Autor: Ling Huang, Anfu Zhu, Mengjie Qian, Huifeng An
Jazyk: angličtina
Rok vydání: 2024
Předmět:
Zdroj: Sensors, Vol 24, Iss 16, p 5294 (2024)
Druh dokumentu: article
ISSN: 1424-8220
DOI: 10.3390/s24165294
Popis: To address the challenges in recognizing various types of falls, which often exhibit high similarity and are difficult to distinguish, this paper proposes a human fall classification system based on the SE-Residual Concatenate Network (SE-RCNet) with adaptive weighted fusion. First, we designed the innovative SE-RCNet network, incorporating SE modules after dense and residual connections to automatically recalibrate feature channel weights and suppress irrelevant features.
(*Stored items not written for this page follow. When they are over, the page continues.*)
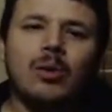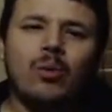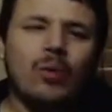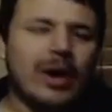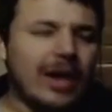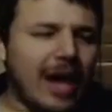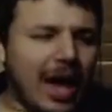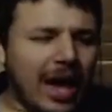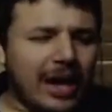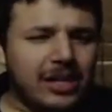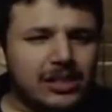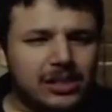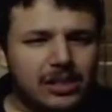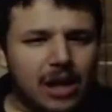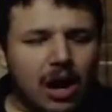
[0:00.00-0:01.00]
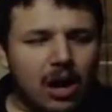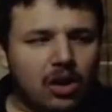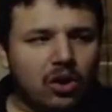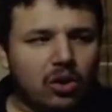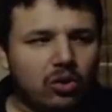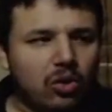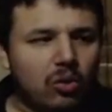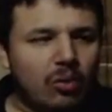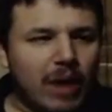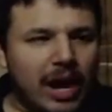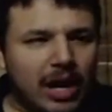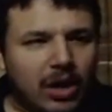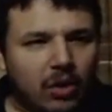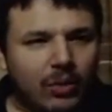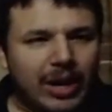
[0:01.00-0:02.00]
When I saw
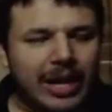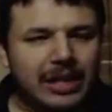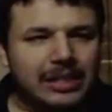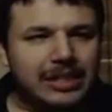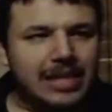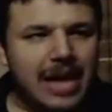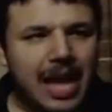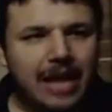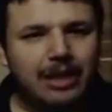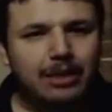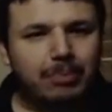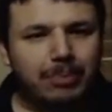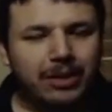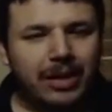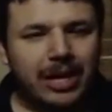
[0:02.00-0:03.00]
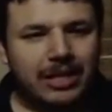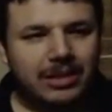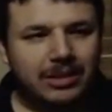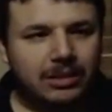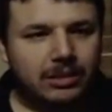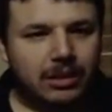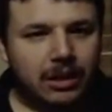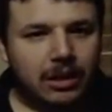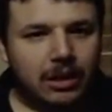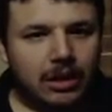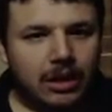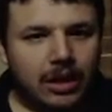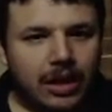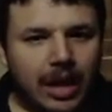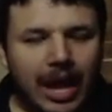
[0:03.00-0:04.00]
Colorado in 10th place,
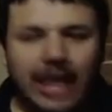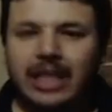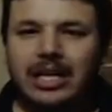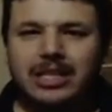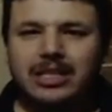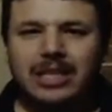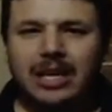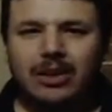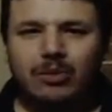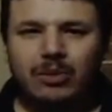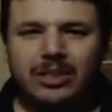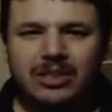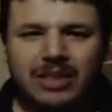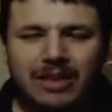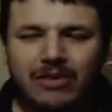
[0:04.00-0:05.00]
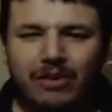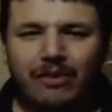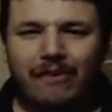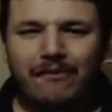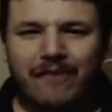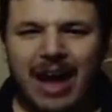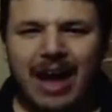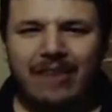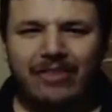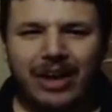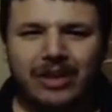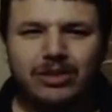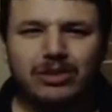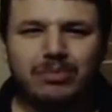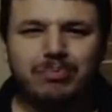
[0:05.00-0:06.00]
and he suddenly received over
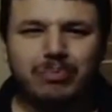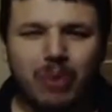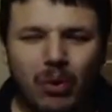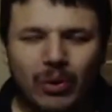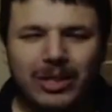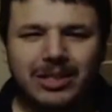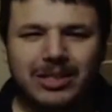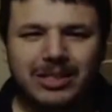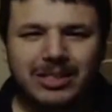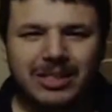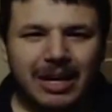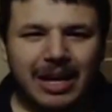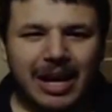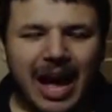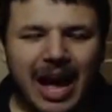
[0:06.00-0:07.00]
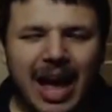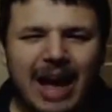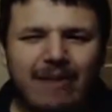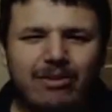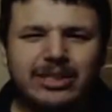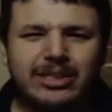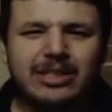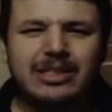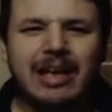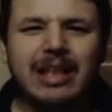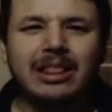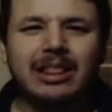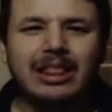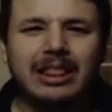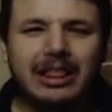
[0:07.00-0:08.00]
500 points, I was
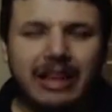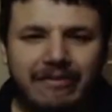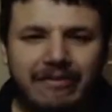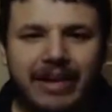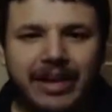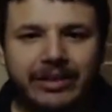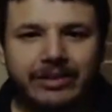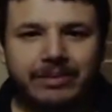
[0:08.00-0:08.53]
livid.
Subsequently, this network was used to train and classify three types of radar images: time–distance images, time–distance images, and distance–distance images. By adaptively fusing the classification results of these three types of radar images, we achieved higher action recognition accuracy. Experimental results indicate that SE-RCNet achieved F1-scores of 94.0%, 94.3%, and 95.4% for the three radar image types on our self-built dataset. After applying the adaptive weighted fusion method, the F1-score further improved to 98.1%.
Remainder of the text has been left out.